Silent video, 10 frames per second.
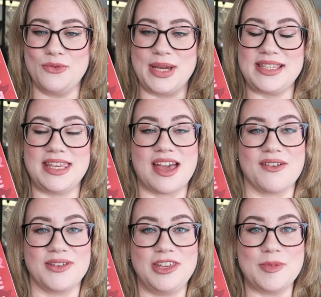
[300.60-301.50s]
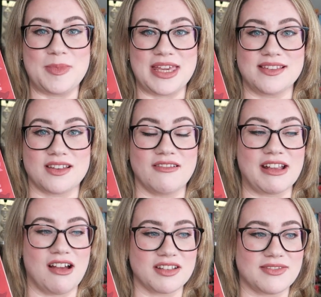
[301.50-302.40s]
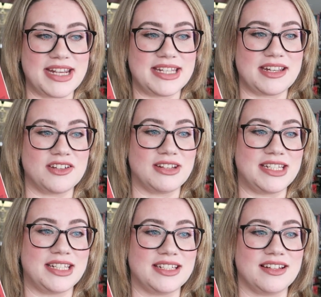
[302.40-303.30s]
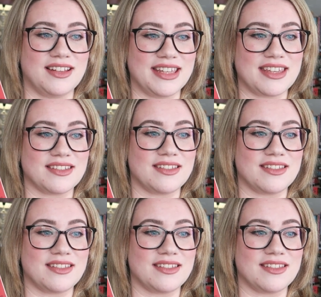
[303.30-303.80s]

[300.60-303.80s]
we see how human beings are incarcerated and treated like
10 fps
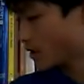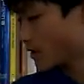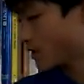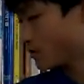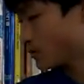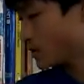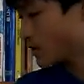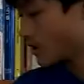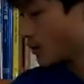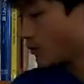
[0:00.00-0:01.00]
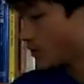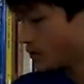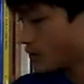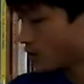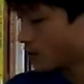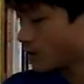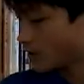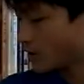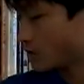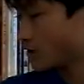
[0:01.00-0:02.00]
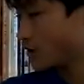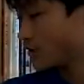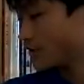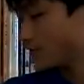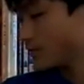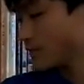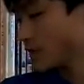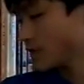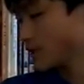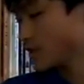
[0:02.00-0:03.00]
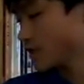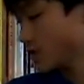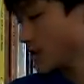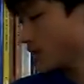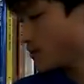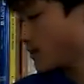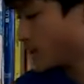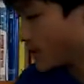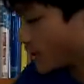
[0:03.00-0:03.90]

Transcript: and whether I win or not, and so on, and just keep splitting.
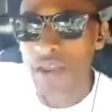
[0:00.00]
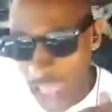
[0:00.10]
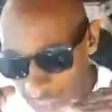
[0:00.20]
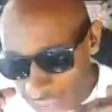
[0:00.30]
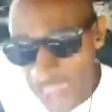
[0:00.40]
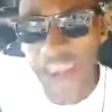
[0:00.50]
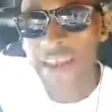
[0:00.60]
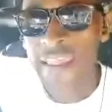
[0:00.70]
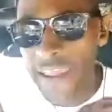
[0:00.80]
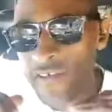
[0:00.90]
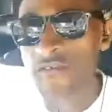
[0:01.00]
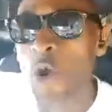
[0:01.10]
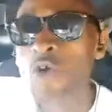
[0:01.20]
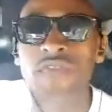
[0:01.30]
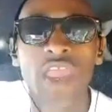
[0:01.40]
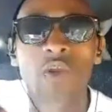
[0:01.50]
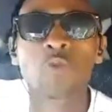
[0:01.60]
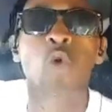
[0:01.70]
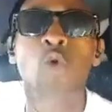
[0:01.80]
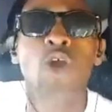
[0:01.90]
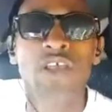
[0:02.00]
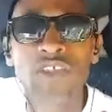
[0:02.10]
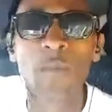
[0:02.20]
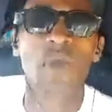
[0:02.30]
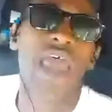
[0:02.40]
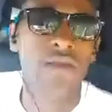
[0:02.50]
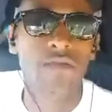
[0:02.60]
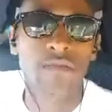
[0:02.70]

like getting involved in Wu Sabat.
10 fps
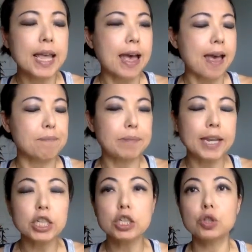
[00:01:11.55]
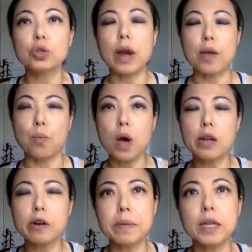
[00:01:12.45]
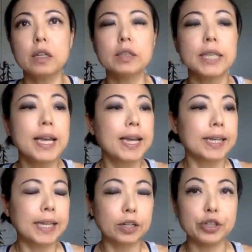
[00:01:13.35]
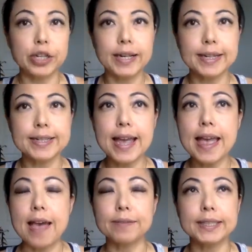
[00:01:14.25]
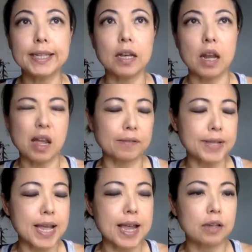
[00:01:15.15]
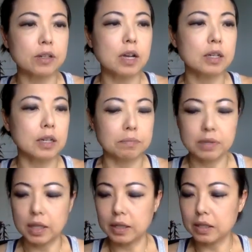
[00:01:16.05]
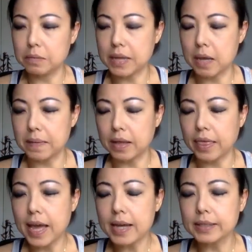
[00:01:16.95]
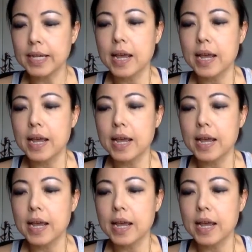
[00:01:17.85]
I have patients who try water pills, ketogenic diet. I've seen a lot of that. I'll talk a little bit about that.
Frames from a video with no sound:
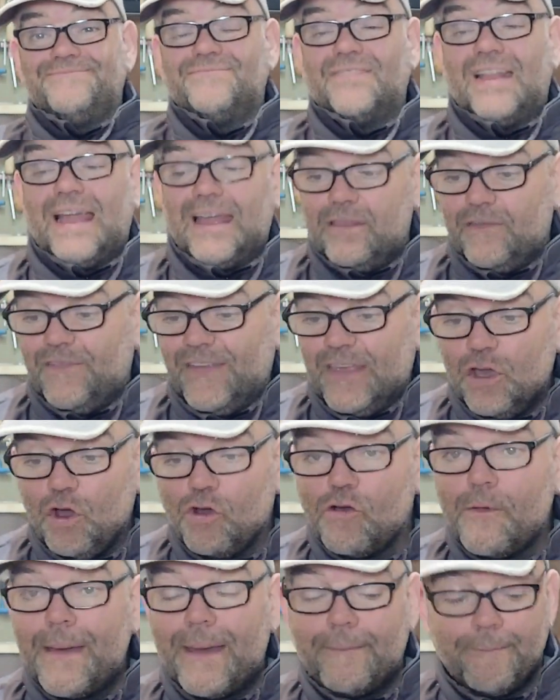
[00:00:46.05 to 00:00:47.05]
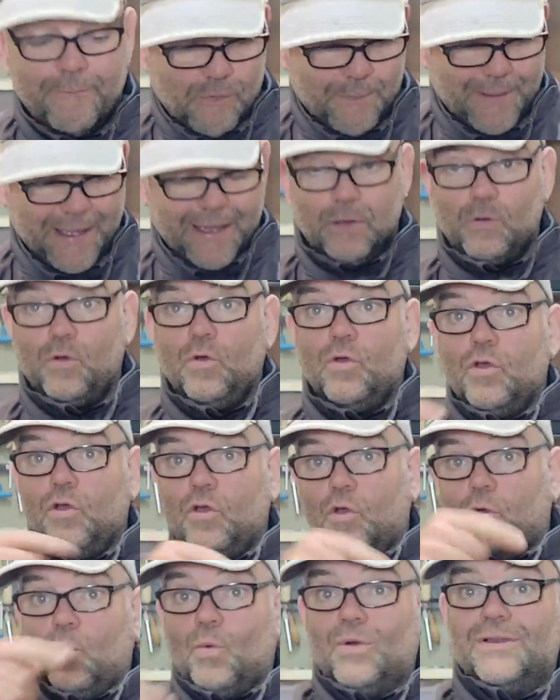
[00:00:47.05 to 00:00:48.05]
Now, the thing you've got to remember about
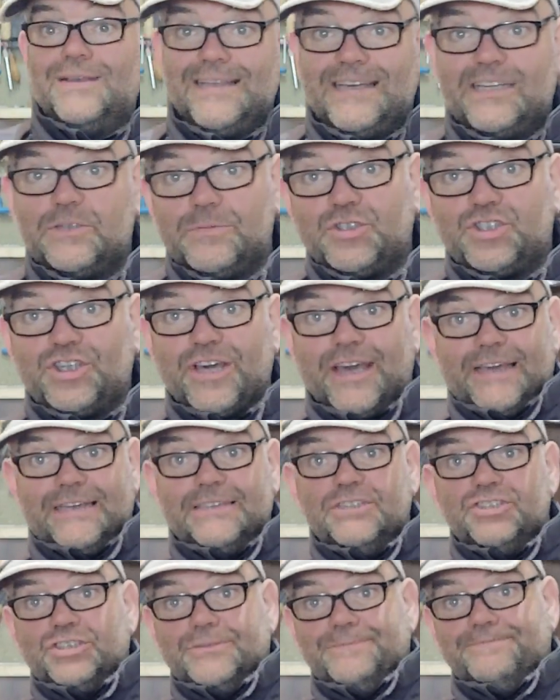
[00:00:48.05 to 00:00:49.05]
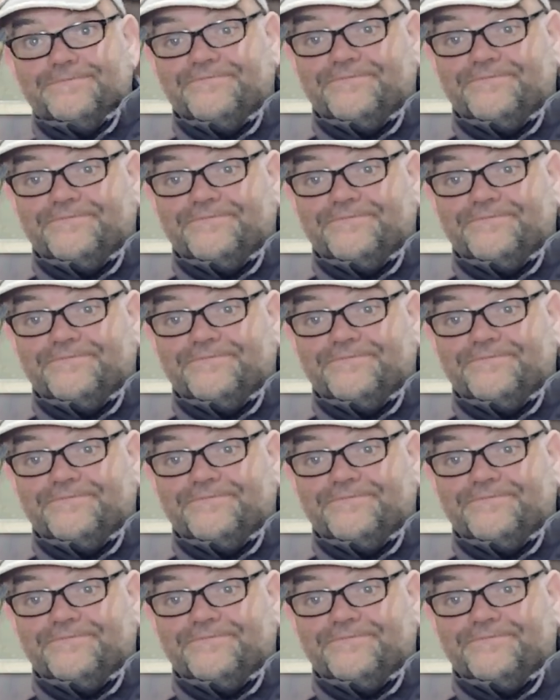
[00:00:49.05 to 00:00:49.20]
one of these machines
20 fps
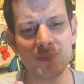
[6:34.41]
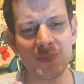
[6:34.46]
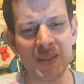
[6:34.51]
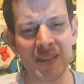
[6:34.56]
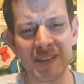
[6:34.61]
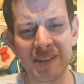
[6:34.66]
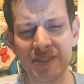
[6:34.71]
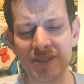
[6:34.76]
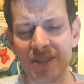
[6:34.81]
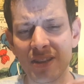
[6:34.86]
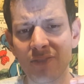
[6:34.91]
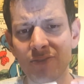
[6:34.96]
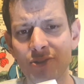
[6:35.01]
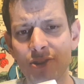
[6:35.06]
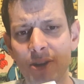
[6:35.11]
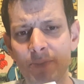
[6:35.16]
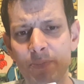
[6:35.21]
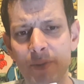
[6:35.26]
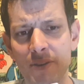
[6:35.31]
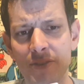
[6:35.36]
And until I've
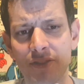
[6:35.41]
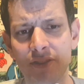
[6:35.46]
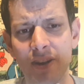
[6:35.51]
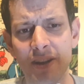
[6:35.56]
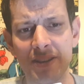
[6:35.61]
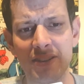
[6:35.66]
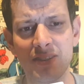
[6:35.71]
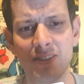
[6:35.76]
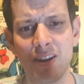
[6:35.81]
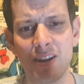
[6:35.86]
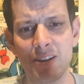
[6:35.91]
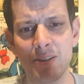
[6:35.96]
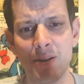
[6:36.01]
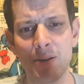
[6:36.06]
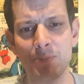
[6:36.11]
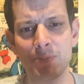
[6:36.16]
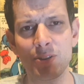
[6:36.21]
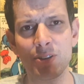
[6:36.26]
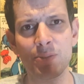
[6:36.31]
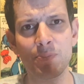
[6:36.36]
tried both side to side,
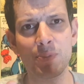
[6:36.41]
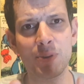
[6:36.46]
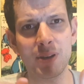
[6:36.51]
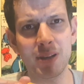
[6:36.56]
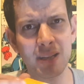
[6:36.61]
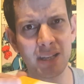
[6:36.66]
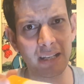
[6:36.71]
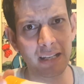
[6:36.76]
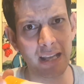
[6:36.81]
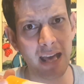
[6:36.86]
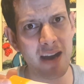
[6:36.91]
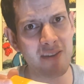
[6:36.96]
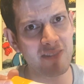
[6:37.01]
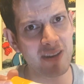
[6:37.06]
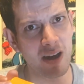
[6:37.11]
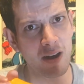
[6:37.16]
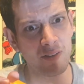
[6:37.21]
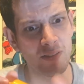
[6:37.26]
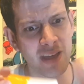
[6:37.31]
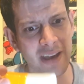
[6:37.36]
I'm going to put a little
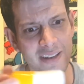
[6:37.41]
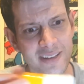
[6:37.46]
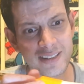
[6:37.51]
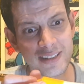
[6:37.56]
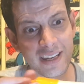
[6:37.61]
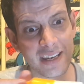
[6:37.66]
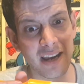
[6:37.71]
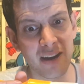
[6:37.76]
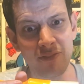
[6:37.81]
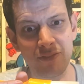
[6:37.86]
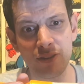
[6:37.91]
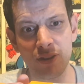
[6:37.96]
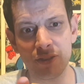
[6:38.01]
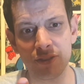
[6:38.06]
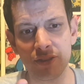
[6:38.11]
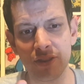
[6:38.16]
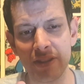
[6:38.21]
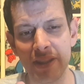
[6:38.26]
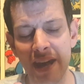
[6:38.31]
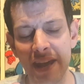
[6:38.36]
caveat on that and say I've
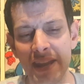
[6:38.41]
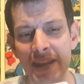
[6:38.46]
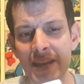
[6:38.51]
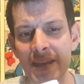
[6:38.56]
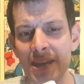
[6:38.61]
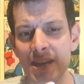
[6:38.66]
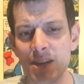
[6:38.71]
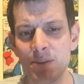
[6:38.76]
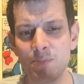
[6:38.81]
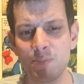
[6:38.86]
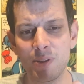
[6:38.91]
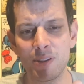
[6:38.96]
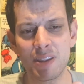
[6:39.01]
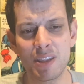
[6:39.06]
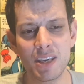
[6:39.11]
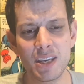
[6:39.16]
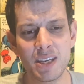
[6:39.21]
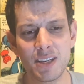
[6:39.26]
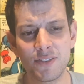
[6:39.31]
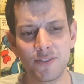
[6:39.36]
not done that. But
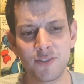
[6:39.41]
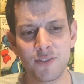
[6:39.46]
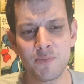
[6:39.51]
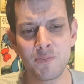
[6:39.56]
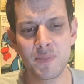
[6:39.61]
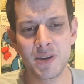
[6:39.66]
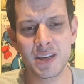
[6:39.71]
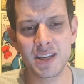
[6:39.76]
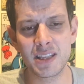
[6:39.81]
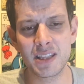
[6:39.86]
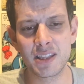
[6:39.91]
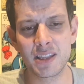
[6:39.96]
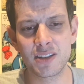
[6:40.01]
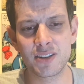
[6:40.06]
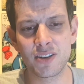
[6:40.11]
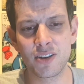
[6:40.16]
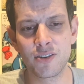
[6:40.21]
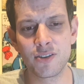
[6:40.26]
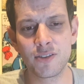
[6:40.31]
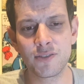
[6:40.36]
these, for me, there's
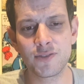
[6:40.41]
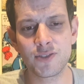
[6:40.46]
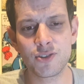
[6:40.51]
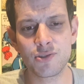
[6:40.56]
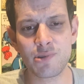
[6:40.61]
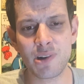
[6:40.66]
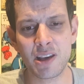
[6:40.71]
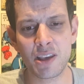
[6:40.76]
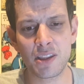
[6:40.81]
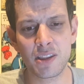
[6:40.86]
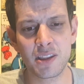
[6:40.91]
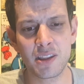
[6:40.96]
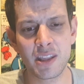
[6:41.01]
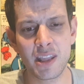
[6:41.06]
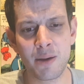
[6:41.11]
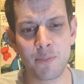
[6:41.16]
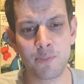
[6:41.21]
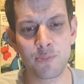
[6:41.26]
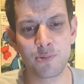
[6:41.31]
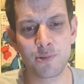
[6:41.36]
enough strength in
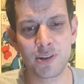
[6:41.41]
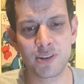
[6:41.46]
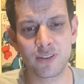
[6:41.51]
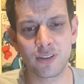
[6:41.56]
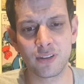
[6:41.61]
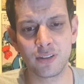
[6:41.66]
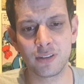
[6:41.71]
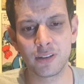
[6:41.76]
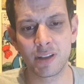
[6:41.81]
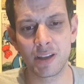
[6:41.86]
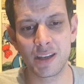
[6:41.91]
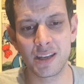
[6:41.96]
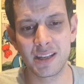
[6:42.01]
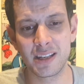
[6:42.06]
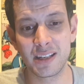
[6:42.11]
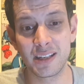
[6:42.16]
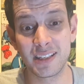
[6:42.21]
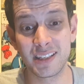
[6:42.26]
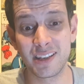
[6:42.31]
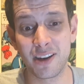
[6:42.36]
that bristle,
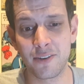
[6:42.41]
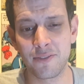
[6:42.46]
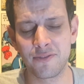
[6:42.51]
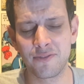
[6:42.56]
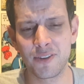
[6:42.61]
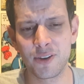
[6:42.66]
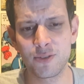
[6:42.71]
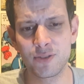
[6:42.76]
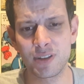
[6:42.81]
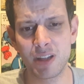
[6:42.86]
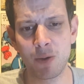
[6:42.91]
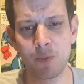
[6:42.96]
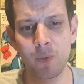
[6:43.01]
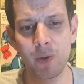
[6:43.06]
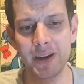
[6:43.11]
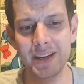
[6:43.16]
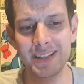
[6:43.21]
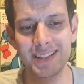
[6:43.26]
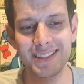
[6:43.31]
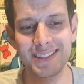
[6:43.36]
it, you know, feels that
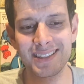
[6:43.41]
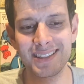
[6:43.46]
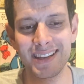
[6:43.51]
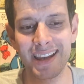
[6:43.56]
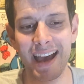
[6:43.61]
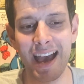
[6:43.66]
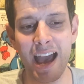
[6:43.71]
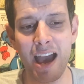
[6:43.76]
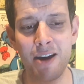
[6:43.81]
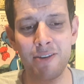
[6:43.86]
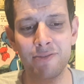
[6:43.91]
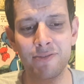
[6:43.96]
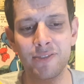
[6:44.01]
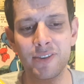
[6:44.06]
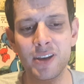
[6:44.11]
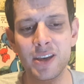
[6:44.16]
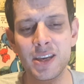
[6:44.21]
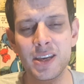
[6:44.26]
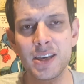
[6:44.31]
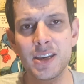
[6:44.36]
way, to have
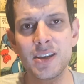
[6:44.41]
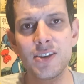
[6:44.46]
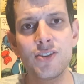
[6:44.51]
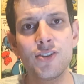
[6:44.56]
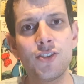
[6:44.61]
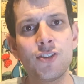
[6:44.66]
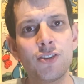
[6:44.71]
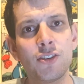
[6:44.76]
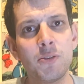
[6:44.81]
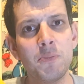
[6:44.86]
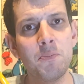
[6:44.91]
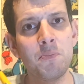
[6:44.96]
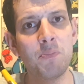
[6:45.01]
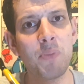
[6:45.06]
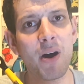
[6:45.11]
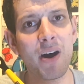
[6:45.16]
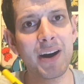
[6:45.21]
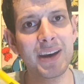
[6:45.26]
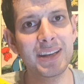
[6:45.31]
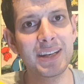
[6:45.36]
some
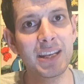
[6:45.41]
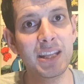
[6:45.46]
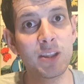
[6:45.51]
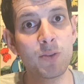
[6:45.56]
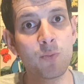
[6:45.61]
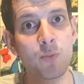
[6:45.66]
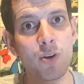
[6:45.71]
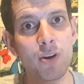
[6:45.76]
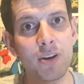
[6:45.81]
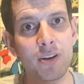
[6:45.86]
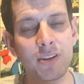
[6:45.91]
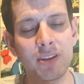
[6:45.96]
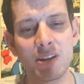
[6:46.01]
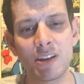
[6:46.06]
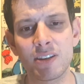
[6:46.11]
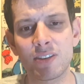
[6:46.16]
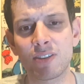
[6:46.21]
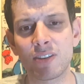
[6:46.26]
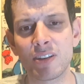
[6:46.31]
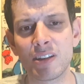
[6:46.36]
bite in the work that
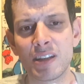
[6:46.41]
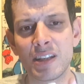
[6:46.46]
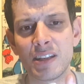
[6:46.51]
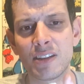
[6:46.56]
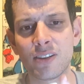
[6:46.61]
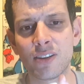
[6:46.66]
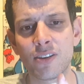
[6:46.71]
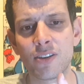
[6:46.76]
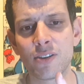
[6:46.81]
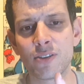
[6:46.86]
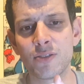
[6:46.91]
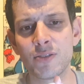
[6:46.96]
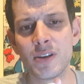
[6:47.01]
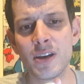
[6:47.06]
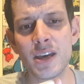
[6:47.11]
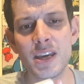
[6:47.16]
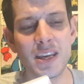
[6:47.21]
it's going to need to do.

DIRECTIONS FOR THIS TASK:
Your answer should be every line above, written out exactly, with no pictures.

ANSWER TO THIS TASK:
Silent video, 10 frames per second.
[300.60-301.50s]
[301.50-302.40s]
[302.40-303.30s]
[303.30-303.80s]

[300.60-303.80s]
we see how human beings are incarcerated and treated like
10 fps
[0:00.00-0:01.00]
[0:01.00-0:02.00]
[0:02.00-0:03.00]
[0:03.00-0:03.90]

Transcript: and whether I win or not, and so on, and just keep splitting.
[0:00.00]
[0:00.10]
[0:00.20]
[0:00.30]
[0:00.40]
[0:00.50]
[0:00.60]
[0:00.70]
[0:00.80]
[0:00.90]
[0:01.00]
[0:01.10]
[0:01.20]
[0:01.30]
[0:01.40]
[0:01.50]
[0:01.60]
[0:01.70]
[0:01.80]
[0:01.90]
[0:02.00]
[0:02.10]
[0:02.20]
[0:02.30]
[0:02.40]
[0:02.50]
[0:02.60]
[0:02.70]

like getting involved in Wu Sabat.
10 fps
[00:01:11.55]
[00:01:12.45]
[00:01:13.35]
[00:01:14.25]
[00:01:15.15]
[00:01:16.05]
[00:01:16.95]
[00:01:17.85]
I have patients who try water pills, ketogenic diet. I've seen a lot of that. I'll talk a little bit about that.
Frames from a video with no sound:
[00:00:46.05 to 00:00:47.05]
[00:00:47.05 to 00:00:48.05]
Now, the thing you've got to remember about
[00:00:48.05 to 00:00:49.05]
[00:00:49.05 to 00:00:49.20]
one of these machines
20 fps
[6:34.41]
[6:34.46]
[6:34.51]
[6:34.56]
[6:34.61]
[6:34.66]
[6:34.71]
[6:34.76]
[6:34.81]
[6:34.86]
[6:34.91]
[6:34.96]
[6:35.01]
[6:35.06]
[6:35.11]
[6:35.16]
[6:35.21]
[6:35.26]
[6:35.31]
[6:35.36]
And until I've
[6:35.41]
[6:35.46]
[6:35.51]
[6:35.56]
[6:35.61]
[6:35.66]
[6:35.71]
[6:35.76]
[6:35.81]
[6:35.86]
[6:35.91]
[6:35.96]
[6:36.01]
[6:36.06]
[6:36.11]
[6:36.16]
[6:36.21]
[6:36.26]
[6:36.31]
[6:36.36]
tried both side to side,
[6:36.41]
[6:36.46]
[6:36.51]
[6:36.56]
[6:36.61]
[6:36.66]
[6:36.71]
[6:36.76]
[6:36.81]
[6:36.86]
[6:36.91]
[6:36.96]
[6:37.01]
[6:37.06]
[6:37.11]
[6:37.16]
[6:37.21]
[6:37.26]
[6:37.31]
[6:37.36]
I'm going to put a little
[6:37.41]
[6:37.46]
[6:37.51]
[6:37.56]
[6:37.61]
[6:37.66]
[6:37.71]
[6:37.76]
[6:37.81]
[6:37.86]
[6:37.91]
[6:37.96]
[6:38.01]
[6:38.06]
[6:38.11]
[6:38.16]
[6:38.21]
[6:38.26]
[6:38.31]
[6:38.36]
caveat on that and say I've
[6:38.41]
[6:38.46]
[6:38.51]
[6:38.56]
[6:38.61]
[6:38.66]
[6:38.71]
[6:38.76]
[6:38.81]
[6:38.86]
[6:38.91]
[6:38.96]
[6:39.01]
[6:39.06]
[6:39.11]
[6:39.16]
[6:39.21]
[6:39.26]
[6:39.31]
[6:39.36]
not done that. But
[6:39.41]
[6:39.46]
[6:39.51]
[6:39.56]
[6:39.61]
[6:39.66]
[6:39.71]
[6:39.76]
[6:39.81]
[6:39.86]
[6:39.91]
[6:39.96]
[6:40.01]
[6:40.06]
[6:40.11]
[6:40.16]
[6:40.21]
[6:40.26]
[6:40.31]
[6:40.36]
these, for me, there's
[6:40.41]
[6:40.46]
[6:40.51]
[6:40.56]
[6:40.61]
[6:40.66]
[6:40.71]
[6:40.76]
[6:40.81]
[6:40.86]
[6:40.91]
[6:40.96]
[6:41.01]
[6:41.06]
[6:41.11]
[6:41.16]
[6:41.21]
[6:41.26]
[6:41.31]
[6:41.36]
enough strength in
[6:41.41]
[6:41.46]
[6:41.51]
[6:41.56]
[6:41.61]
[6:41.66]
[6:41.71]
[6:41.76]
[6:41.81]
[6:41.86]
[6:41.91]
[6:41.96]
[6:42.01]
[6:42.06]
[6:42.11]
[6:42.16]
[6:42.21]
[6:42.26]
[6:42.31]
[6:42.36]
that bristle,
[6:42.41]
[6:42.46]
[6:42.51]
[6:42.56]
[6:42.61]
[6:42.66]
[6:42.71]
[6:42.76]
[6:42.81]
[6:42.86]
[6:42.91]
[6:42.96]
[6:43.01]
[6:43.06]
[6:43.11]
[6:43.16]
[6:43.21]
[6:43.26]
[6:43.31]
[6:43.36]
it, you know, feels that
[6:43.41]
[6:43.46]
[6:43.51]
[6:43.56]
[6:43.61]
[6:43.66]
[6:43.71]
[6:43.76]
[6:43.81]
[6:43.86]
[6:43.91]
[6:43.96]
[6:44.01]
[6:44.06]
[6:44.11]
[6:44.16]
[6:44.21]
[6:44.26]
[6:44.31]
[6:44.36]
way, to have
[6:44.41]
[6:44.46]
[6:44.51]
[6:44.56]
[6:44.61]
[6:44.66]
[6:44.71]
[6:44.76]
[6:44.81]
[6:44.86]
[6:44.91]
[6:44.96]
[6:45.01]
[6:45.06]
[6:45.11]
[6:45.16]
[6:45.21]
[6:45.26]
[6:45.31]
[6:45.36]
some
[6:45.41]
[6:45.46]
[6:45.51]
[6:45.56]
[6:45.61]
[6:45.66]
[6:45.71]
[6:45.76]
[6:45.81]
[6:45.86]
[6:45.91]
[6:45.96]
[6:46.01]
[6:46.06]
[6:46.11]
[6:46.16]
[6:46.21]
[6:46.26]
[6:46.31]
[6:46.36]
bite in the work that
[6:46.41]
[6:46.46]
[6:46.51]
[6:46.56]
[6:46.61]
[6:46.66]
[6:46.71]
[6:46.76]
[6:46.81]
[6:46.86]
[6:46.91]
[6:46.96]
[6:47.01]
[6:47.06]
[6:47.11]
[6:47.16]
[6:47.21]
it's going to need to do.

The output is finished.